I've this basic data frame:
I want to search in a column, for a SKU (8 digits), put this in a variable (capturing group), and then put it in a new column: "SKU_solo".
I don't need the "\1" but the first 8 number digits. How to make the capturing group within my code?
This is my code:
I'm using "dplyr"
urls_na <- urls_na %>%
mutate(SKU_solo = NA, #initialize the new column
SKU_solo = ifelse(grepl("([0-9]+)", Page), "\\1",SKU_solo))
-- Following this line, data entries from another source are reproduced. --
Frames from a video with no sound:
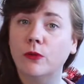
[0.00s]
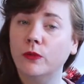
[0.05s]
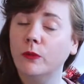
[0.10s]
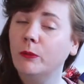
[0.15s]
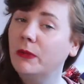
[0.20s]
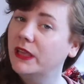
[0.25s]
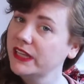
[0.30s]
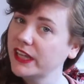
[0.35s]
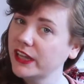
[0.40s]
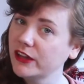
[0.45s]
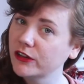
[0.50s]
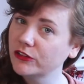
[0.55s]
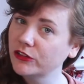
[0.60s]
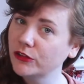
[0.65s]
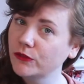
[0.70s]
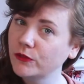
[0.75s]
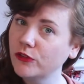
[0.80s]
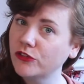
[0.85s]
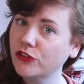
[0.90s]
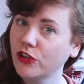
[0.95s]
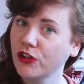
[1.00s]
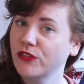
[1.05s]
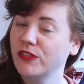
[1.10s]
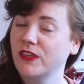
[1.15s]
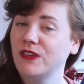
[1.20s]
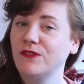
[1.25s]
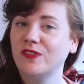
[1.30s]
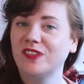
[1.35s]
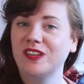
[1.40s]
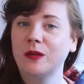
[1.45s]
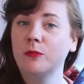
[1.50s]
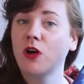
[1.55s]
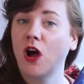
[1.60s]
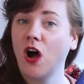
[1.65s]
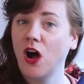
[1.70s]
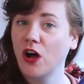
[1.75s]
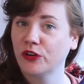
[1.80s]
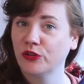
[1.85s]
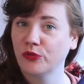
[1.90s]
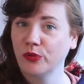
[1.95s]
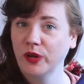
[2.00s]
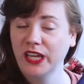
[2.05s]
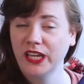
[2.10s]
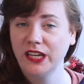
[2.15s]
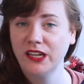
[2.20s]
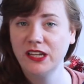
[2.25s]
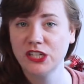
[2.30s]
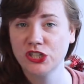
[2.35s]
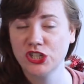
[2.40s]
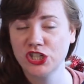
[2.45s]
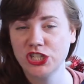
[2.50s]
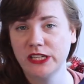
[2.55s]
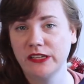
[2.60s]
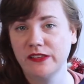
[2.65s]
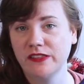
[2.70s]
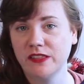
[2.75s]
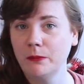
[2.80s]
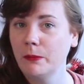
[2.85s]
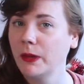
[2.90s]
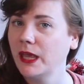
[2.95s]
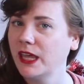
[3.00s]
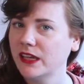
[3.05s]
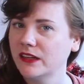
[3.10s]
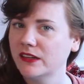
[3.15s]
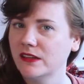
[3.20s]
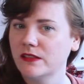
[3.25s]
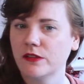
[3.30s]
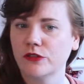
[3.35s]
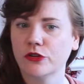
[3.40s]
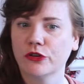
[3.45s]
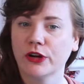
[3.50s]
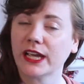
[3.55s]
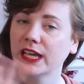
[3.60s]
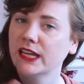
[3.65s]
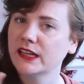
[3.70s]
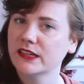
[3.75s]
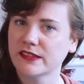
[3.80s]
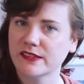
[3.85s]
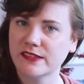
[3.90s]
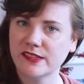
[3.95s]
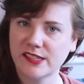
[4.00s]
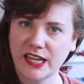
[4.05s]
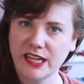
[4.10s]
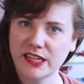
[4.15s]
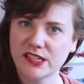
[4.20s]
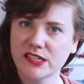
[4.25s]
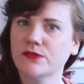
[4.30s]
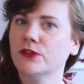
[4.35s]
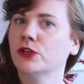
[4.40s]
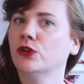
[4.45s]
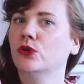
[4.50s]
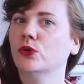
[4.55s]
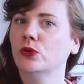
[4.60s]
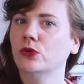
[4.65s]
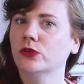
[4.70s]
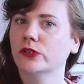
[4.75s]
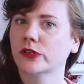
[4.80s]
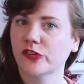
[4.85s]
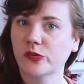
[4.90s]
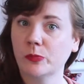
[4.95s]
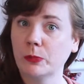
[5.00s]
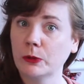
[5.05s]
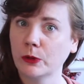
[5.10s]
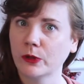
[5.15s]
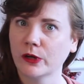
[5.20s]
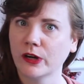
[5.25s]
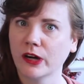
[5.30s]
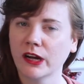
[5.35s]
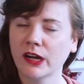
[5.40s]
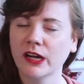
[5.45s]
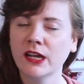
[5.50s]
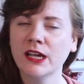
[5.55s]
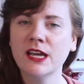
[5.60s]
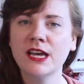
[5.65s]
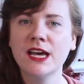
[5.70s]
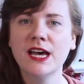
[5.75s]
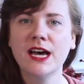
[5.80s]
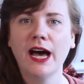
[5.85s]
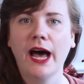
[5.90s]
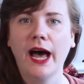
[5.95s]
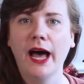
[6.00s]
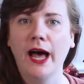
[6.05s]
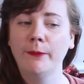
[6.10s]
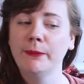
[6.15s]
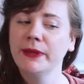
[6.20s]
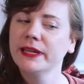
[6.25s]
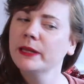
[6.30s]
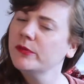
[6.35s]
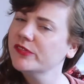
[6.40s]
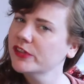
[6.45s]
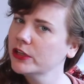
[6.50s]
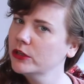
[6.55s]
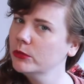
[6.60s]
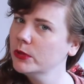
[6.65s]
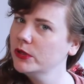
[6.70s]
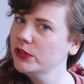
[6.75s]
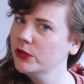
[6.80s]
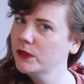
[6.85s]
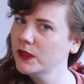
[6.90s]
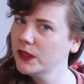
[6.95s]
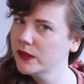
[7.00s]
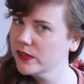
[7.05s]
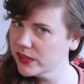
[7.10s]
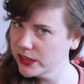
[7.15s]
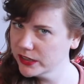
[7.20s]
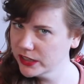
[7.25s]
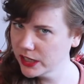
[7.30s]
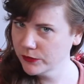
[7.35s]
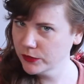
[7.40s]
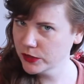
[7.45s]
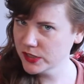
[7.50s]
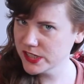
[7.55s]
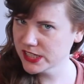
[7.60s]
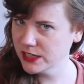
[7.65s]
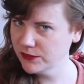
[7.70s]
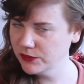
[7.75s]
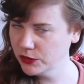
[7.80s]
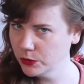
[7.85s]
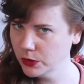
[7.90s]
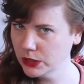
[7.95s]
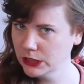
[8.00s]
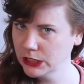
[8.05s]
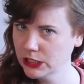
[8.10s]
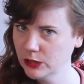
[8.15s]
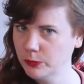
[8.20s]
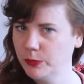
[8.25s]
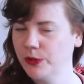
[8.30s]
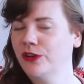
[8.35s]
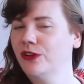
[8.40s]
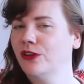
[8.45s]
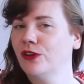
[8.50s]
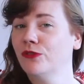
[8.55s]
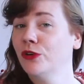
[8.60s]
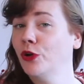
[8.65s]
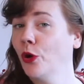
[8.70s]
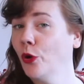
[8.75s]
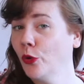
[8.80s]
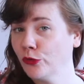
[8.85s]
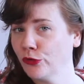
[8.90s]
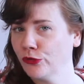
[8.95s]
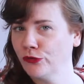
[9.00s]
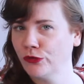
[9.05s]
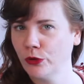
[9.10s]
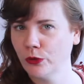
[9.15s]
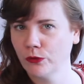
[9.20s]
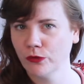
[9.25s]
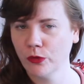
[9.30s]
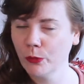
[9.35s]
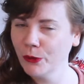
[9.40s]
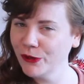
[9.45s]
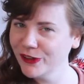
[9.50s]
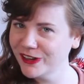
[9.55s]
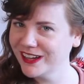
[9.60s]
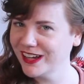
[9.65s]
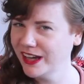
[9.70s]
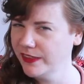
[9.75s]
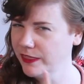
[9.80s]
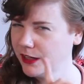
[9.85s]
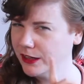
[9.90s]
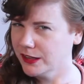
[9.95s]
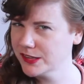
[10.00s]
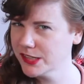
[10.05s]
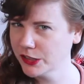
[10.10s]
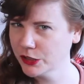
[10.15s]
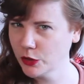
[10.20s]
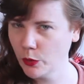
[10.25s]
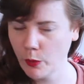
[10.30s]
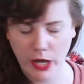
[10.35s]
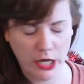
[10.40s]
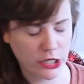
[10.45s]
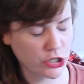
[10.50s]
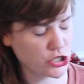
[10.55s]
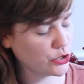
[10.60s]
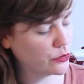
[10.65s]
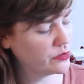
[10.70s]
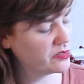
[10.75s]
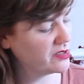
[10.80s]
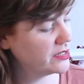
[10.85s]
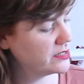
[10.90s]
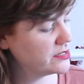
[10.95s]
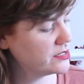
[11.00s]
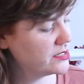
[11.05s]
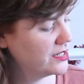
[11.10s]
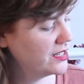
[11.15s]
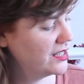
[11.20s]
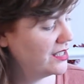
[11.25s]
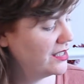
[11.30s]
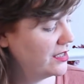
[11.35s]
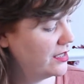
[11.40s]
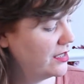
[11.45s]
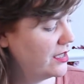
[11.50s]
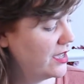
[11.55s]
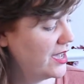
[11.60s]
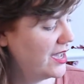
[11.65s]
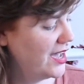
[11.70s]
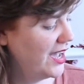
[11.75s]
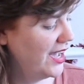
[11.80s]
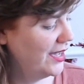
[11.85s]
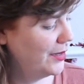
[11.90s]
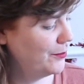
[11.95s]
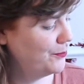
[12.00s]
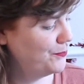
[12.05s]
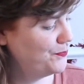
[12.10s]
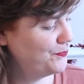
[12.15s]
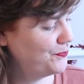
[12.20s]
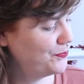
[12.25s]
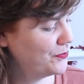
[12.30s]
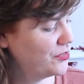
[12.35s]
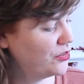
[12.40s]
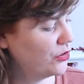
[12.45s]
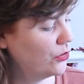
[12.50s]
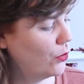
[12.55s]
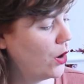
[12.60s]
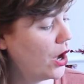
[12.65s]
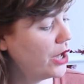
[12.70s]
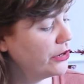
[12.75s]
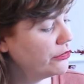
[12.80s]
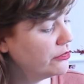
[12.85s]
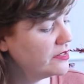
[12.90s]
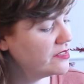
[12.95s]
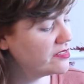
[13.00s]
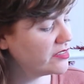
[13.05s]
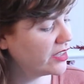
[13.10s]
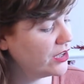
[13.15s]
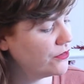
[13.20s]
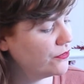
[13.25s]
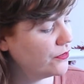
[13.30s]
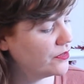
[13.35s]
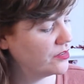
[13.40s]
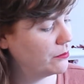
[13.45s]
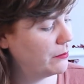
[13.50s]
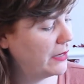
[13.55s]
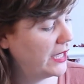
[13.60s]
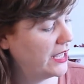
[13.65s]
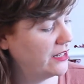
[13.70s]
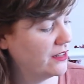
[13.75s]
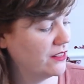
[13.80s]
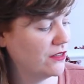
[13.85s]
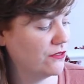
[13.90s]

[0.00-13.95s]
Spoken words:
the main character of The Star Thief is named Honorine, and she's the maid in this grand estate of an old explorer. And I'm just going to read you the inside cover to give you a little bit of an overview of the book, and then I'll tell you why I chose it. So Honorine's life as a maid in the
Page Categoria Page.Views SKU_solo
1 5 /Cajon_Criolla_20141024 #N/A 7 \1
2 6 /Linon_20141115_20141130 #N/A 564 \1
3 7 /Cat/LIQUID #N/A 1 NA
4 8 /c_puertas_20141106_20141107 #N/A 34 \1
5 9 /C_Puertas_3_20141017_20141018 #N/A 2 \1
6 10 /c_puertas_navidad_20141204_20141205 #N/A 187319 \1
Desired ouput:
Page Categoria Page.Views SKU_solo
1 5 /Cajon_Criolla_20141024 #N/A 7 20141024
2 6 /Linon_20141115_20141130 #N/A 564 20141115
3 7 /Cat/LIQUID #N/A 1 NA
4 8 /c_puertas_20141106_20141107 #N/A 34 20141106
5 9 /C_Puertas_3_20141017_20141018 #N/A 2 20141017
6 10 /c_puertas_navidad_20141204_20141205 #N/A 187319 20141204
NOTES:
1) ifelse and grepl help to make the capturing and replacement. How ever, it just return: \1 as string.
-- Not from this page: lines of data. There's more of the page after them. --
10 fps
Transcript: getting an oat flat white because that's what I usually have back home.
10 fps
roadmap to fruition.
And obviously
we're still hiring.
2) There could be another numbers, like in line 5. But the important one is the first SKU (8 digits group).
UPDATE:
As you see, i can get "\1" to print in the SKU_solo column. I know there are other ways of doing this, but what is wrong with my code?
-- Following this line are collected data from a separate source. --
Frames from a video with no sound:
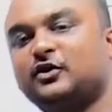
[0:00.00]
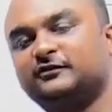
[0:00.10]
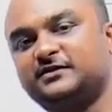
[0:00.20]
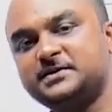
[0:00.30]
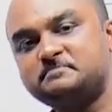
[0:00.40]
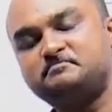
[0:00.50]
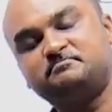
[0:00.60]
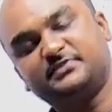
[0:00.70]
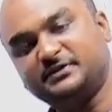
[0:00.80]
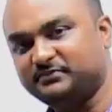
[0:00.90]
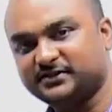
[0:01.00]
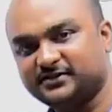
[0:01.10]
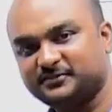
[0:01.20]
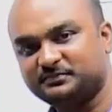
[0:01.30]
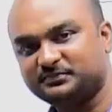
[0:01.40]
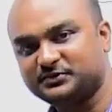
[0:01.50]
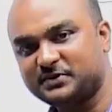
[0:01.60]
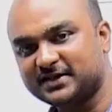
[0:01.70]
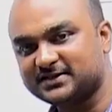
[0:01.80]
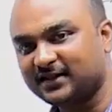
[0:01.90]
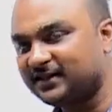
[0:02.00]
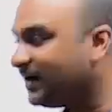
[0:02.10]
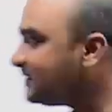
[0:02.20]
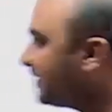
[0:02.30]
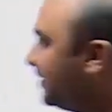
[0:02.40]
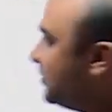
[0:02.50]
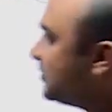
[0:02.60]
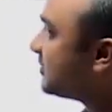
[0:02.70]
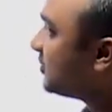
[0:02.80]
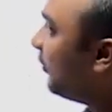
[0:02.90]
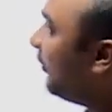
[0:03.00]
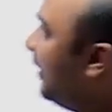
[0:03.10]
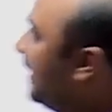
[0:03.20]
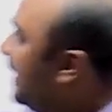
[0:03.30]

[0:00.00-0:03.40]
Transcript: of the people. Do you understand that? So,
I want to use the "Capturing group" characteristic from Regex. I've read that, it assigns values 1 to ... from left to right when something is within "()". In my code: ifelse(grepl("([0-9]+)", Page), "\\1",SKU_solo))
... ([0-9]+)
should be assigend number 1... that is why after i use: "\1" to make reference to it. I don't get, why it does not work, and only puts : "\1" in the "SKU_solo" Column.